__Directions__: Restate the full listing word for word and leave the pictures out.

┄┄┄┄┄┄┄┄┄┄

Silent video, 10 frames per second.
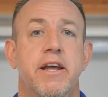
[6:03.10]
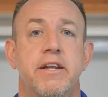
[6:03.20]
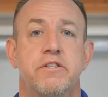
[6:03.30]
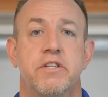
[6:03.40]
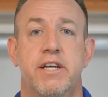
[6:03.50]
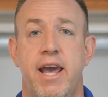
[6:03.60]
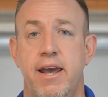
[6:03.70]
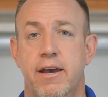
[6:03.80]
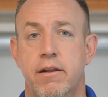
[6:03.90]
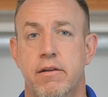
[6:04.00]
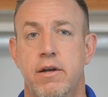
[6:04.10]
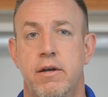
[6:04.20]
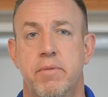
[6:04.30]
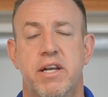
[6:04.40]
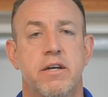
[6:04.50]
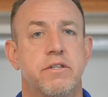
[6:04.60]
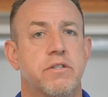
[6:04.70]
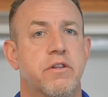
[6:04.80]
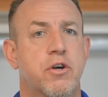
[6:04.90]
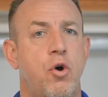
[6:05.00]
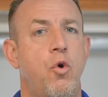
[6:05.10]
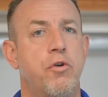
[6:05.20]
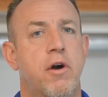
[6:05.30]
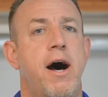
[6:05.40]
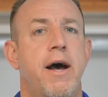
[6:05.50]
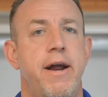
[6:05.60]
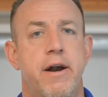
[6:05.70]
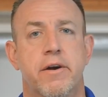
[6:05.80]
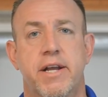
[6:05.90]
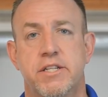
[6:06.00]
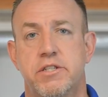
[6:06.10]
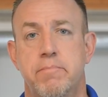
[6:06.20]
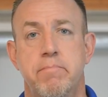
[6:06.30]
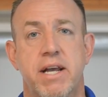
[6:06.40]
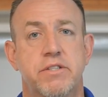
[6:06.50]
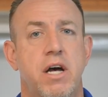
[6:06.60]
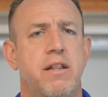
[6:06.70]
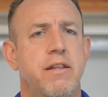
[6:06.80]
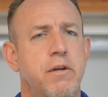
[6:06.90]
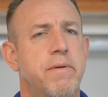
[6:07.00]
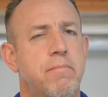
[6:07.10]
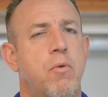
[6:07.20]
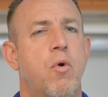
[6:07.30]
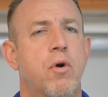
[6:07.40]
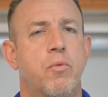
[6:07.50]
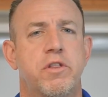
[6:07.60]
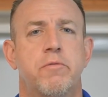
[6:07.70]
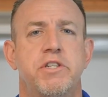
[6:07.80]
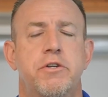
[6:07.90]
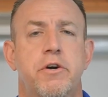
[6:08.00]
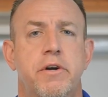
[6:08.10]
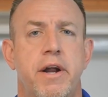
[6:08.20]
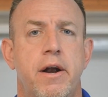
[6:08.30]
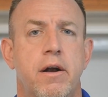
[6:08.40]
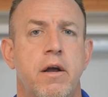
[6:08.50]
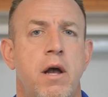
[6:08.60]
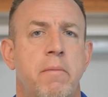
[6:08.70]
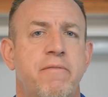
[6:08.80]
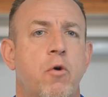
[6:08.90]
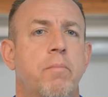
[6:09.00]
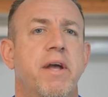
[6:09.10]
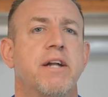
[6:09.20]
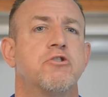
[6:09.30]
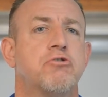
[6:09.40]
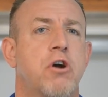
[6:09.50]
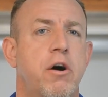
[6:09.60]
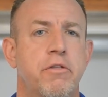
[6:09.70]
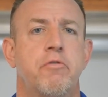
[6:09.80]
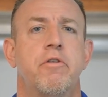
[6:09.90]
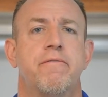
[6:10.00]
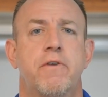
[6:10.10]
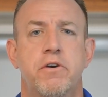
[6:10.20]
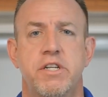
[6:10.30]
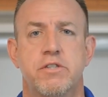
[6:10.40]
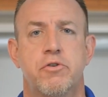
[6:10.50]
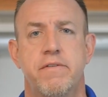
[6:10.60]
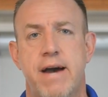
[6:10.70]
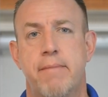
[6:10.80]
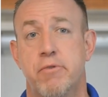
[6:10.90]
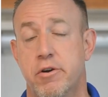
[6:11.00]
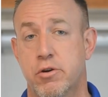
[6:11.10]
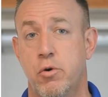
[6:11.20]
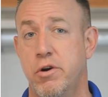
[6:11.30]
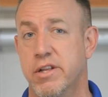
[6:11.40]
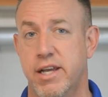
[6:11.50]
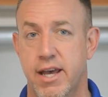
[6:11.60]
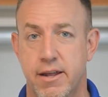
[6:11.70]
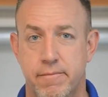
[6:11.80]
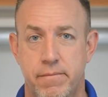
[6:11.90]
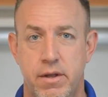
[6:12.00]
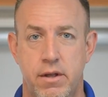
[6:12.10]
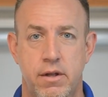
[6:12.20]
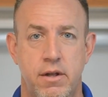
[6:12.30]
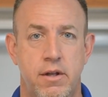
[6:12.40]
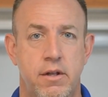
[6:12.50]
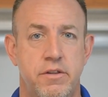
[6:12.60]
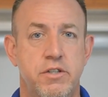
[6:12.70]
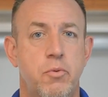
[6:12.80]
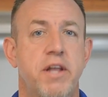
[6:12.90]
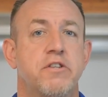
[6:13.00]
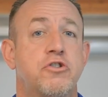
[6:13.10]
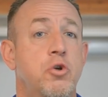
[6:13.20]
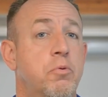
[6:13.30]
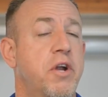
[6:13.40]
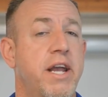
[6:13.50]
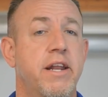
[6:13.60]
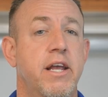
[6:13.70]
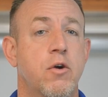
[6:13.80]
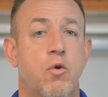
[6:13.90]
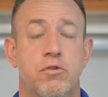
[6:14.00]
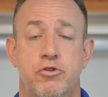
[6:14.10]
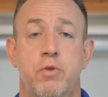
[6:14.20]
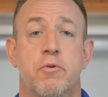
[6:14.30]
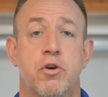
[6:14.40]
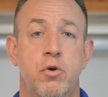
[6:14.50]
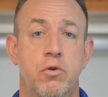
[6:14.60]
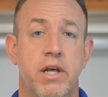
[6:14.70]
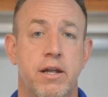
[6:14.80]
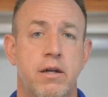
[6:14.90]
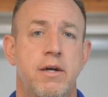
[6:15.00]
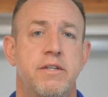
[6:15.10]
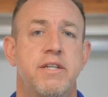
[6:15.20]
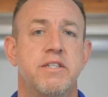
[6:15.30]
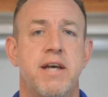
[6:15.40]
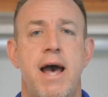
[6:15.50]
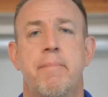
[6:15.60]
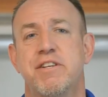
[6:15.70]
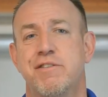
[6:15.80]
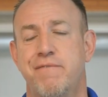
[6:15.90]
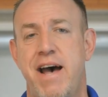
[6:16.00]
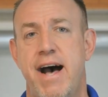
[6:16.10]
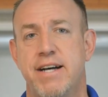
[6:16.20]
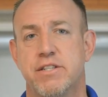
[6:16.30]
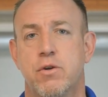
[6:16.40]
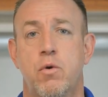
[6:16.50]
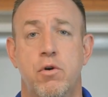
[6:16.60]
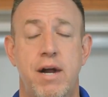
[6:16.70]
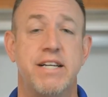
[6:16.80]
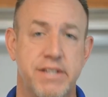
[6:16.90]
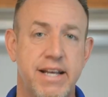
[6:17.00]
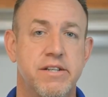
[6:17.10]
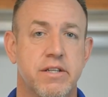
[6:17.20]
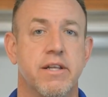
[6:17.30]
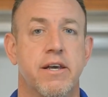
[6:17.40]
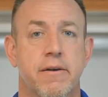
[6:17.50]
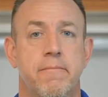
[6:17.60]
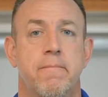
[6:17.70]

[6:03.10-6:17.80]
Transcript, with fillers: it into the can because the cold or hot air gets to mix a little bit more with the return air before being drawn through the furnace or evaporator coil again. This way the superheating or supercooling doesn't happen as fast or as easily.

┄┄┄┄┄┄┄┄┄┄

__Your response__:
Silent video, 10 frames per second.
[6:03.10]
[6:03.20]
[6:03.30]
[6:03.40]
[6:03.50]
[6:03.60]
[6:03.70]
[6:03.80]
[6:03.90]
[6:04.00]
[6:04.10]
[6:04.20]
[6:04.30]
[6:04.40]
[6:04.50]
[6:04.60]
[6:04.70]
[6:04.80]
[6:04.90]
[6:05.00]
[6:05.10]
[6:05.20]
[6:05.30]
[6:05.40]
[6:05.50]
[6:05.60]
[6:05.70]
[6:05.80]
[6:05.90]
[6:06.00]
[6:06.10]
[6:06.20]
[6:06.30]
[6:06.40]
[6:06.50]
[6:06.60]
[6:06.70]
[6:06.80]
[6:06.90]
[6:07.00]
[6:07.10]
[6:07.20]
[6:07.30]
[6:07.40]
[6:07.50]
[6:07.60]
[6:07.70]
[6:07.80]
[6:07.90]
[6:08.00]
[6:08.10]
[6:08.20]
[6:08.30]
[6:08.40]
[6:08.50]
[6:08.60]
[6:08.70]
[6:08.80]
[6:08.90]
[6:09.00]
[6:09.10]
[6:09.20]
[6:09.30]
[6:09.40]
[6:09.50]
[6:09.60]
[6:09.70]
[6:09.80]
[6:09.90]
[6:10.00]
[6:10.10]
[6:10.20]
[6:10.30]
[6:10.40]
[6:10.50]
[6:10.60]
[6:10.70]
[6:10.80]
[6:10.90]
[6:11.00]
[6:11.10]
[6:11.20]
[6:11.30]
[6:11.40]
[6:11.50]
[6:11.60]
[6:11.70]
[6:11.80]
[6:11.90]
[6:12.00]
[6:12.10]
[6:12.20]
[6:12.30]
[6:12.40]
[6:12.50]
[6:12.60]
[6:12.70]
[6:12.80]
[6:12.90]
[6:13.00]
[6:13.10]
[6:13.20]
[6:13.30]
[6:13.40]
[6:13.50]
[6:13.60]
[6:13.70]
[6:13.80]
[6:13.90]
[6:14.00]
[6:14.10]
[6:14.20]
[6:14.30]
[6:14.40]
[6:14.50]
[6:14.60]
[6:14.70]
[6:14.80]
[6:14.90]
[6:15.00]
[6:15.10]
[6:15.20]
[6:15.30]
[6:15.40]
[6:15.50]
[6:15.60]
[6:15.70]
[6:15.80]
[6:15.90]
[6:16.00]
[6:16.10]
[6:16.20]
[6:16.30]
[6:16.40]
[6:16.50]
[6:16.60]
[6:16.70]
[6:16.80]
[6:16.90]
[6:17.00]
[6:17.10]
[6:17.20]
[6:17.30]
[6:17.40]
[6:17.50]
[6:17.60]
[6:17.70]

[6:03.10-6:17.80]
Transcript, with fillers: it into the can because the cold or hot air gets to mix a little bit more with the return air before being drawn through the furnace or evaporator coil again. This way the superheating or supercooling doesn't happen as fast or as easily.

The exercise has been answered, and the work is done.